Task instructions:
For the listing that follows, give again exactly the lines from the one with "[00:20:20.67]" to the one with "[00:20:22.31]", including both.

Material shown:
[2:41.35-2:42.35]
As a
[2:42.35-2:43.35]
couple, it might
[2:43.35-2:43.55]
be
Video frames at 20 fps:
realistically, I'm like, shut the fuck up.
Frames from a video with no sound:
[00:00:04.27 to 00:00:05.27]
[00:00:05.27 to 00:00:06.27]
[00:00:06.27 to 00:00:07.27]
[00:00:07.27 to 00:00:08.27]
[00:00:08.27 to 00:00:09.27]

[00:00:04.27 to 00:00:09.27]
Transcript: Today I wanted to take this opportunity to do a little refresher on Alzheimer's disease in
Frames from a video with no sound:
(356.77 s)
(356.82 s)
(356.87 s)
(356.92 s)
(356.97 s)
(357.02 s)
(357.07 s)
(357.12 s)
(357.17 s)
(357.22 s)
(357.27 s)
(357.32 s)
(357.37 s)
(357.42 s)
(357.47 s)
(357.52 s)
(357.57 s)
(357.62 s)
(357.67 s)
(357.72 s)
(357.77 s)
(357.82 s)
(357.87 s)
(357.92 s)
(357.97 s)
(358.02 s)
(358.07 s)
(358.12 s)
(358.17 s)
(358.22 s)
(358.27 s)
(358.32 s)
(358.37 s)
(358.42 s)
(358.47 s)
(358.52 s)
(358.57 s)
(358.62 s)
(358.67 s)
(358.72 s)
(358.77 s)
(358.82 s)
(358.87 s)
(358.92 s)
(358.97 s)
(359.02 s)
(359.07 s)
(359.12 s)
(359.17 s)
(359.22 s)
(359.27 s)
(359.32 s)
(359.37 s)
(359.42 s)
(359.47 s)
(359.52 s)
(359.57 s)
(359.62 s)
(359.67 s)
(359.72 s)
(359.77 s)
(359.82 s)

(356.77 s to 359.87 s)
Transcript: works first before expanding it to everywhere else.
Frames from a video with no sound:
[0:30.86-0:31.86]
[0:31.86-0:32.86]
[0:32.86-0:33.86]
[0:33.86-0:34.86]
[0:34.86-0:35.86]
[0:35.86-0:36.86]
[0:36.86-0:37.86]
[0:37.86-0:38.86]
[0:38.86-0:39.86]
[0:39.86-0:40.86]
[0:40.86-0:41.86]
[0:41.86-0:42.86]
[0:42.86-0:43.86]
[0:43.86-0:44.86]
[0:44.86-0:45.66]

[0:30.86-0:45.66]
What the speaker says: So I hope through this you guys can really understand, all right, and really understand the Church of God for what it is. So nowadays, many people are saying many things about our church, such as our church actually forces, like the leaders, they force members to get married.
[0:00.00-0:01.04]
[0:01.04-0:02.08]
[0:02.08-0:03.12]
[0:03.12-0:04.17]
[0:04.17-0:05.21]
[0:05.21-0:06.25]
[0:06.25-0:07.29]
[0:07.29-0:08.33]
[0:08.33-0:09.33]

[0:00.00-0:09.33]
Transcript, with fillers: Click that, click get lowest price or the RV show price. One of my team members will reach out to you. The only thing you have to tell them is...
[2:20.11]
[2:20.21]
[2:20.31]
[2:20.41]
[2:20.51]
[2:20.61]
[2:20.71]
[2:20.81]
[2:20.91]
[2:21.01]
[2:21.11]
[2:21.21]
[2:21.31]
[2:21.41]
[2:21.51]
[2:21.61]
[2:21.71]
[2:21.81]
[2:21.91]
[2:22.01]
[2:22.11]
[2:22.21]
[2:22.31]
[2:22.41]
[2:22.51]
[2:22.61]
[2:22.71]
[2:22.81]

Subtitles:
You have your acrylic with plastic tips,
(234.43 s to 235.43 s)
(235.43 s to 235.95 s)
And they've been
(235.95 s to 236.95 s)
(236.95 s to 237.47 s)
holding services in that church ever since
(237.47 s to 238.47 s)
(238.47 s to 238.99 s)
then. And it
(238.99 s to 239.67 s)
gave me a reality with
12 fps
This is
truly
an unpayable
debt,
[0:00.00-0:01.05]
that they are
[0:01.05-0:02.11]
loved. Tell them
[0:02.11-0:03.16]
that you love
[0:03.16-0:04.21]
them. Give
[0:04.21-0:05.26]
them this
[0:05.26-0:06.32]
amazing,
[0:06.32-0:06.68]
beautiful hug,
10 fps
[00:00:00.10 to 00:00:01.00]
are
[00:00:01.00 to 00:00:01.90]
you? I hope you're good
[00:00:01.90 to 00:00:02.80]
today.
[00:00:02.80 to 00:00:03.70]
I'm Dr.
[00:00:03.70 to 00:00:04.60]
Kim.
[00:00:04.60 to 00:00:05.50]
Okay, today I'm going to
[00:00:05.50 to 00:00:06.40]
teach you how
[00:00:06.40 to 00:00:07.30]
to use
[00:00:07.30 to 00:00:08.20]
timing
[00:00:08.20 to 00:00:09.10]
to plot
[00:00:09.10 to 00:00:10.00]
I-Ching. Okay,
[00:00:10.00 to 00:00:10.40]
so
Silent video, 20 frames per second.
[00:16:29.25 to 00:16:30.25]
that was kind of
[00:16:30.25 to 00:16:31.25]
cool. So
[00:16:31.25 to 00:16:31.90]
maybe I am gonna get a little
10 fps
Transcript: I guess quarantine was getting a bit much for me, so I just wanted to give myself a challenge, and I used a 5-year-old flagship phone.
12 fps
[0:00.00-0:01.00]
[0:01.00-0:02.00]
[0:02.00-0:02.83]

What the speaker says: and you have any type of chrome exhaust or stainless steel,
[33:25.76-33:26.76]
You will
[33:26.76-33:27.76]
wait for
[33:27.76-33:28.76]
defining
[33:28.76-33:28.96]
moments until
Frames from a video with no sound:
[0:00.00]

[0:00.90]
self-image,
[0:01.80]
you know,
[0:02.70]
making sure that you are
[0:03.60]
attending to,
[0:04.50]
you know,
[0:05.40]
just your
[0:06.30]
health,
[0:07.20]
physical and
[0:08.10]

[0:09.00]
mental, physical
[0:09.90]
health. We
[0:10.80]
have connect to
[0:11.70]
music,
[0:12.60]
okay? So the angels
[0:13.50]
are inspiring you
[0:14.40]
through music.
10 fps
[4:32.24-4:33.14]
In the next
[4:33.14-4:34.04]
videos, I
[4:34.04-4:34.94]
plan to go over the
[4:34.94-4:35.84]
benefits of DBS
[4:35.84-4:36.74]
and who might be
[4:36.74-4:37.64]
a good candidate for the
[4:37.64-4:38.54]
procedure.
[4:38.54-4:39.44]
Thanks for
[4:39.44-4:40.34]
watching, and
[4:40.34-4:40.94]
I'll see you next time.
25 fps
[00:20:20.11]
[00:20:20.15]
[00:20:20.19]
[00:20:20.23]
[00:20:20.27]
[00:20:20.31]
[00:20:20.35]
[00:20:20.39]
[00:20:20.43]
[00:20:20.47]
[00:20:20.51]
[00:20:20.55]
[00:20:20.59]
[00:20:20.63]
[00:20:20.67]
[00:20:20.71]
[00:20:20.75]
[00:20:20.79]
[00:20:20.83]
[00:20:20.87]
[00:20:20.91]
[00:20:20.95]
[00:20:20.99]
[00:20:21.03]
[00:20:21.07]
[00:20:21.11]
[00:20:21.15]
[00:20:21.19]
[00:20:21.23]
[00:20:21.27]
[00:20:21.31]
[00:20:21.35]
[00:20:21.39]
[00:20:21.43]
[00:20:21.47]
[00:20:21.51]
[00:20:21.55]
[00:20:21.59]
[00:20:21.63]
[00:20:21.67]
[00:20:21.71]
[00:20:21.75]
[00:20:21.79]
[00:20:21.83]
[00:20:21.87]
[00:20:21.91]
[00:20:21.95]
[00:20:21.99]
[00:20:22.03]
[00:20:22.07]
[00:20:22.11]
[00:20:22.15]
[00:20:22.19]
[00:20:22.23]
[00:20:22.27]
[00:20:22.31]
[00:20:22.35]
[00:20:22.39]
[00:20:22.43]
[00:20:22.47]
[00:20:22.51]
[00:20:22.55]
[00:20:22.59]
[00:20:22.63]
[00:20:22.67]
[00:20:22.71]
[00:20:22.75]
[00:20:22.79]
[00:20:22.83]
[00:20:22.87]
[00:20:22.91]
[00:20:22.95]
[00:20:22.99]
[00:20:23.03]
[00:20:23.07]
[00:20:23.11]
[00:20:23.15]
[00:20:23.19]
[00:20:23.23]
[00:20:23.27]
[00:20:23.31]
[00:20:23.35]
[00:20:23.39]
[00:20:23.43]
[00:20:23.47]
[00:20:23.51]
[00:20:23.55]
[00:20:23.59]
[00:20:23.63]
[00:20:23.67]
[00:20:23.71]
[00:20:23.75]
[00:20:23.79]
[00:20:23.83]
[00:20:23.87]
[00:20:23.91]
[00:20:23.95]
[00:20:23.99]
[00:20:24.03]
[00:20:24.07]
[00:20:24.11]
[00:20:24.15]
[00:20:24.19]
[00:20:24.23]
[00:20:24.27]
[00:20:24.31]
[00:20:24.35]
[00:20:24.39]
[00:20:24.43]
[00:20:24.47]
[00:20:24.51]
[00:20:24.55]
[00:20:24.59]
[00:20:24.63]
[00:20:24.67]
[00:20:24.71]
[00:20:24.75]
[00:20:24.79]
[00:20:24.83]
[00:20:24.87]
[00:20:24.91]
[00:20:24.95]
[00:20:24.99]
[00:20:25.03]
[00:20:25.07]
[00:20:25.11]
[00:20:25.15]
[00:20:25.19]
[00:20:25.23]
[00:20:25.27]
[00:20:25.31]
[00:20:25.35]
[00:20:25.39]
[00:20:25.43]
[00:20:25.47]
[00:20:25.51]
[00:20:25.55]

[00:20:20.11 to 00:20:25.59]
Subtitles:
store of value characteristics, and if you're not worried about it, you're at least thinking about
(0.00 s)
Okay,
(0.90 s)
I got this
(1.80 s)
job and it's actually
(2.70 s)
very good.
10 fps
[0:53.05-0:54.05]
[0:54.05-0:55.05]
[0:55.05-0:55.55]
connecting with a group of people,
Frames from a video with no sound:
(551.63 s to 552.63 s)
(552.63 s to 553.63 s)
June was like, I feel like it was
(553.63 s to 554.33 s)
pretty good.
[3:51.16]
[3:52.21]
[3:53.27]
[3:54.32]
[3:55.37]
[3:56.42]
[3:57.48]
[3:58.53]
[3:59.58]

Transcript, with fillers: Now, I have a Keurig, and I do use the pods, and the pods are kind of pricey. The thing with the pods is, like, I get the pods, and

Result of this task:
[00:20:20.67]
[00:20:20.71]
[00:20:20.75]
[00:20:20.79]
[00:20:20.83]
[00:20:20.87]
[00:20:20.91]
[00:20:20.95]
[00:20:20.99]
[00:20:21.03]
[00:20:21.07]
[00:20:21.11]
[00:20:21.15]
[00:20:21.19]
[00:20:21.23]
[00:20:21.27]
[00:20:21.31]
[00:20:21.35]
[00:20:21.39]
[00:20:21.43]
[00:20:21.47]
[00:20:21.51]
[00:20:21.55]
[00:20:21.59]
[00:20:21.63]
[00:20:21.67]
[00:20:21.71]
[00:20:21.75]
[00:20:21.79]
[00:20:21.83]
[00:20:21.87]
[00:20:21.91]
[00:20:21.95]
[00:20:21.99]
[00:20:22.03]
[00:20:22.07]
[00:20:22.11]
[00:20:22.15]
[00:20:22.19]
[00:20:22.23]
[00:20:22.27]
[00:20:22.31]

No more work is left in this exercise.